▶ _Assigned task_
Each line below is to be copied exactly as it appears.

Dataset entries
☆ ☆ ☆ ☆ ☆

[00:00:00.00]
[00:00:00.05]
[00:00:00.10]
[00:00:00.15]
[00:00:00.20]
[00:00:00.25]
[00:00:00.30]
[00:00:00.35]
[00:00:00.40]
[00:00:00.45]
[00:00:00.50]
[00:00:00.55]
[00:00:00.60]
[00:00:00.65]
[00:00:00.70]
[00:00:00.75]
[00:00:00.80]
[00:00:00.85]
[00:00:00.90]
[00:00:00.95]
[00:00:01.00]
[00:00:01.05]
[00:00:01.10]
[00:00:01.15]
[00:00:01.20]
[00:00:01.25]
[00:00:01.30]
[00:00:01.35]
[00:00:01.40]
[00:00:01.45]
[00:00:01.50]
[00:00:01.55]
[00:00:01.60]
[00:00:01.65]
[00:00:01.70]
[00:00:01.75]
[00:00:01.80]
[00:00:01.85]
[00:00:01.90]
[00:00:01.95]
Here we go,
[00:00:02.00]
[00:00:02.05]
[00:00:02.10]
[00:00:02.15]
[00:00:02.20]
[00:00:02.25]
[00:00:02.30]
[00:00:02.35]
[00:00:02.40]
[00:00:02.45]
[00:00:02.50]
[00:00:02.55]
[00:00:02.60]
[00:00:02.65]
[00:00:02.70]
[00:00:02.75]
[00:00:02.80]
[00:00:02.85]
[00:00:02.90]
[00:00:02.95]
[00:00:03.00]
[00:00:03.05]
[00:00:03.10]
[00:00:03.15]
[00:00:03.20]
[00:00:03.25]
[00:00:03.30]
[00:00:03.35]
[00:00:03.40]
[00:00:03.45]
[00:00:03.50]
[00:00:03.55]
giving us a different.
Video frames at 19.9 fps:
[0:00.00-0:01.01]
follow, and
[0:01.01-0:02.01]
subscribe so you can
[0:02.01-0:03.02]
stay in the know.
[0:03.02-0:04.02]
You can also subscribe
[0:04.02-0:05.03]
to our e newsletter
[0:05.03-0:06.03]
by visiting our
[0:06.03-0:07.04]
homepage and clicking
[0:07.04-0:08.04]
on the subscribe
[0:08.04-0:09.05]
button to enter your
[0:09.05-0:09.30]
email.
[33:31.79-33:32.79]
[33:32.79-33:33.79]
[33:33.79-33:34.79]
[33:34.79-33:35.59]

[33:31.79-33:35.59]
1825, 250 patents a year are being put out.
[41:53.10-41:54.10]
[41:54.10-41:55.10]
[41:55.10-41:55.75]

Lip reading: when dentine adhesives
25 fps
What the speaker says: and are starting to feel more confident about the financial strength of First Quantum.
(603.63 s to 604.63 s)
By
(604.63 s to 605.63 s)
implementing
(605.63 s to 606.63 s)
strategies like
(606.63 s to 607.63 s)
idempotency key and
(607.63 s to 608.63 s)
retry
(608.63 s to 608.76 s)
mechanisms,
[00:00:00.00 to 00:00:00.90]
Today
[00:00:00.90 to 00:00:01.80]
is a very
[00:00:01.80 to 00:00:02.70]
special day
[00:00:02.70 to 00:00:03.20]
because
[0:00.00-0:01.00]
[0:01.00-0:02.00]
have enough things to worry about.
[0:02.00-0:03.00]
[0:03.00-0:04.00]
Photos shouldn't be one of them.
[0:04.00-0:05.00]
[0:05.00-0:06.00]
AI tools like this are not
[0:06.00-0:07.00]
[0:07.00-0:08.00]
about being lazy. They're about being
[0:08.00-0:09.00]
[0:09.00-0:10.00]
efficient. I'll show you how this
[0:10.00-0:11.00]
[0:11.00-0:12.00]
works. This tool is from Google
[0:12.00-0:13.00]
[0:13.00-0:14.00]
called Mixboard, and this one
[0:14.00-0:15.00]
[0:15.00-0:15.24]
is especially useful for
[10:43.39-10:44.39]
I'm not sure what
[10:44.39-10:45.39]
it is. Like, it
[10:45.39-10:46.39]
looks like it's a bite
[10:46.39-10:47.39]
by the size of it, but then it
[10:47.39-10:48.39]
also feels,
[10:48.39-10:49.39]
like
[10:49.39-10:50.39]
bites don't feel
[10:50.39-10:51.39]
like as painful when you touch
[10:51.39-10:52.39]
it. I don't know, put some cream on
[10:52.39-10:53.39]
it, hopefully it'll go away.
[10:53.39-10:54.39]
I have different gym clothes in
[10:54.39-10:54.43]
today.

☆ ☆ ☆ ☆ ☆

▶ _Solution_
[00:00:00.00]
[00:00:00.05]
[00:00:00.10]
[00:00:00.15]
[00:00:00.20]
[00:00:00.25]
[00:00:00.30]
[00:00:00.35]
[00:00:00.40]
[00:00:00.45]
[00:00:00.50]
[00:00:00.55]
[00:00:00.60]
[00:00:00.65]
[00:00:00.70]
[00:00:00.75]
[00:00:00.80]
[00:00:00.85]
[00:00:00.90]
[00:00:00.95]
[00:00:01.00]
[00:00:01.05]
[00:00:01.10]
[00:00:01.15]
[00:00:01.20]
[00:00:01.25]
[00:00:01.30]
[00:00:01.35]
[00:00:01.40]
[00:00:01.45]
[00:00:01.50]
[00:00:01.55]
[00:00:01.60]
[00:00:01.65]
[00:00:01.70]
[00:00:01.75]
[00:00:01.80]
[00:00:01.85]
[00:00:01.90]
[00:00:01.95]
Here we go,
[00:00:02.00]
[00:00:02.05]
[00:00:02.10]
[00:00:02.15]
[00:00:02.20]
[00:00:02.25]
[00:00:02.30]
[00:00:02.35]
[00:00:02.40]
[00:00:02.45]
[00:00:02.50]
[00:00:02.55]
[00:00:02.60]
[00:00:02.65]
[00:00:02.70]
[00:00:02.75]
[00:00:02.80]
[00:00:02.85]
[00:00:02.90]
[00:00:02.95]
[00:00:03.00]
[00:00:03.05]
[00:00:03.10]
[00:00:03.15]
[00:00:03.20]
[00:00:03.25]
[00:00:03.30]
[00:00:03.35]
[00:00:03.40]
[00:00:03.45]
[00:00:03.50]
[00:00:03.55]
giving us a different.
Video frames at 19.9 fps:
[0:00.00-0:01.01]
follow, and
[0:01.01-0:02.01]
subscribe so you can
[0:02.01-0:03.02]
stay in the know.
[0:03.02-0:04.02]
You can also subscribe
[0:04.02-0:05.03]
to our e newsletter
[0:05.03-0:06.03]
by visiting our
[0:06.03-0:07.04]
homepage and clicking
[0:07.04-0:08.04]
on the subscribe
[0:08.04-0:09.05]
button to enter your
[0:09.05-0:09.30]
email.
[33:31.79-33:32.79]
[33:32.79-33:33.79]
[33:33.79-33:34.79]
[33:34.79-33:35.59]

[33:31.79-33:35.59]
1825, 250 patents a year are being put out.
[41:53.10-41:54.10]
[41:54.10-41:55.10]
[41:55.10-41:55.75]

Lip reading: when dentine adhesives
25 fps
What the speaker says: and are starting to feel more confident about the financial strength of First Quantum.
(603.63 s to 604.63 s)
By
(604.63 s to 605.63 s)
implementing
(605.63 s to 606.63 s)
strategies like
(606.63 s to 607.63 s)
idempotency key and
(607.63 s to 608.63 s)
retry
(608.63 s to 608.76 s)
mechanisms,
[00:00:00.00 to 00:00:00.90]
Today
[00:00:00.90 to 00:00:01.80]
is a very
[00:00:01.80 to 00:00:02.70]
special day
[00:00:02.70 to 00:00:03.20]
because
[0:00.00-0:01.00]
[0:01.00-0:02.00]
have enough things to worry about.
[0:02.00-0:03.00]
[0:03.00-0:04.00]
Photos shouldn't be one of them.
[0:04.00-0:05.00]
[0:05.00-0:06.00]
AI tools like this are not
[0:06.00-0:07.00]
[0:07.00-0:08.00]
about being lazy. They're about being
[0:08.00-0:09.00]
[0:09.00-0:10.00]
efficient. I'll show you how this
[0:10.00-0:11.00]
[0:11.00-0:12.00]
works. This tool is from Google
[0:12.00-0:13.00]
[0:13.00-0:14.00]
called Mixboard, and this one
[0:14.00-0:15.00]
[0:15.00-0:15.24]
is especially useful for
[10:43.39-10:44.39]
I'm not sure what
[10:44.39-10:45.39]
it is. Like, it
[10:45.39-10:46.39]
looks like it's a bite
[10:46.39-10:47.39]
by the size of it, but then it
[10:47.39-10:48.39]
also feels,
[10:48.39-10:49.39]
like
[10:49.39-10:50.39]
bites don't feel
[10:50.39-10:51.39]
like as painful when you touch
[10:51.39-10:52.39]
it. I don't know, put some cream on
[10:52.39-10:53.39]
it, hopefully it'll go away.
[10:53.39-10:54.39]
I have different gym clothes in
[10:54.39-10:54.43]
today.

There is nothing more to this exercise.